*** Opening Recorded data ***
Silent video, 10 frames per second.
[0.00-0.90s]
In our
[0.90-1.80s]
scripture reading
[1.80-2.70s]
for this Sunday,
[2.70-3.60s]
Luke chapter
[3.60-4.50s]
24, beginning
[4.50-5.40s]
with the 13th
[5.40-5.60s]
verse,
*** Closing Recorded data ***
*** Opening Recorded data ***
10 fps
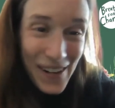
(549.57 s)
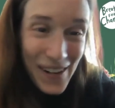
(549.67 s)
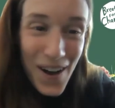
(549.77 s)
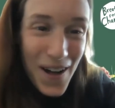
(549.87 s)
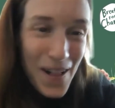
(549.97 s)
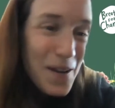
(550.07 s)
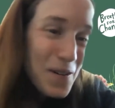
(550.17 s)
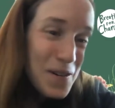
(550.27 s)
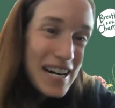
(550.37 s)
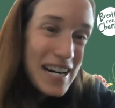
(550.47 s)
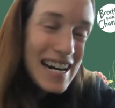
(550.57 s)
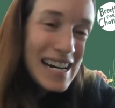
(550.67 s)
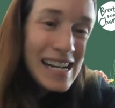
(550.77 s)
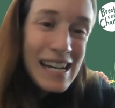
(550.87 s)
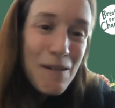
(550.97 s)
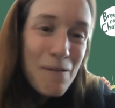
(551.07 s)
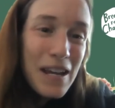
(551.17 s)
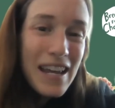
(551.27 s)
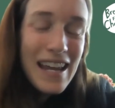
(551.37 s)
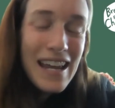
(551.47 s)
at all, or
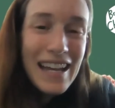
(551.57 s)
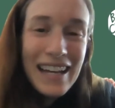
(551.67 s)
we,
*** Closing Recorded data ***
*** Opening Recorded data ***
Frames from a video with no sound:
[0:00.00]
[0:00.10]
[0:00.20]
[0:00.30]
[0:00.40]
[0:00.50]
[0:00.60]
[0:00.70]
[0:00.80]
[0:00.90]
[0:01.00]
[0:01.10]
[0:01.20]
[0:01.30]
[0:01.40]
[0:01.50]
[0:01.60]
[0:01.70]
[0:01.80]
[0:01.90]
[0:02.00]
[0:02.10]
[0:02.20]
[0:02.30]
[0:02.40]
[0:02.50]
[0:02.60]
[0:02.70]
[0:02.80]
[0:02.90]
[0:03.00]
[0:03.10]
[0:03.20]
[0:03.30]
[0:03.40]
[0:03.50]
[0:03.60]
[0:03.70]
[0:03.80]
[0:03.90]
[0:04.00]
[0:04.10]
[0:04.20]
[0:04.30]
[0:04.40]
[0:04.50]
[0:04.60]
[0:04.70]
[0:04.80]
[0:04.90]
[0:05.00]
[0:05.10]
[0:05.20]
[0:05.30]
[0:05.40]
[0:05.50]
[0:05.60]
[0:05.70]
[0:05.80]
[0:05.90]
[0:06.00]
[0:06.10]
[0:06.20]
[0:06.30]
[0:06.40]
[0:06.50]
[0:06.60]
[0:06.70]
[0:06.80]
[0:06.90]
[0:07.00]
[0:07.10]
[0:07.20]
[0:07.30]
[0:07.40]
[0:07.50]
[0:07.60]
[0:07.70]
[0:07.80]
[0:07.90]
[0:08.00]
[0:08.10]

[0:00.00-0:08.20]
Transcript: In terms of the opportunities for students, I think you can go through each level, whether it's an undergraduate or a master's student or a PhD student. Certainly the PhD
*** Closing Recorded data ***
• [Problem to solve]: Please state the number of lines above that hold the string "video", with nothing else added.

• [Result below]: 2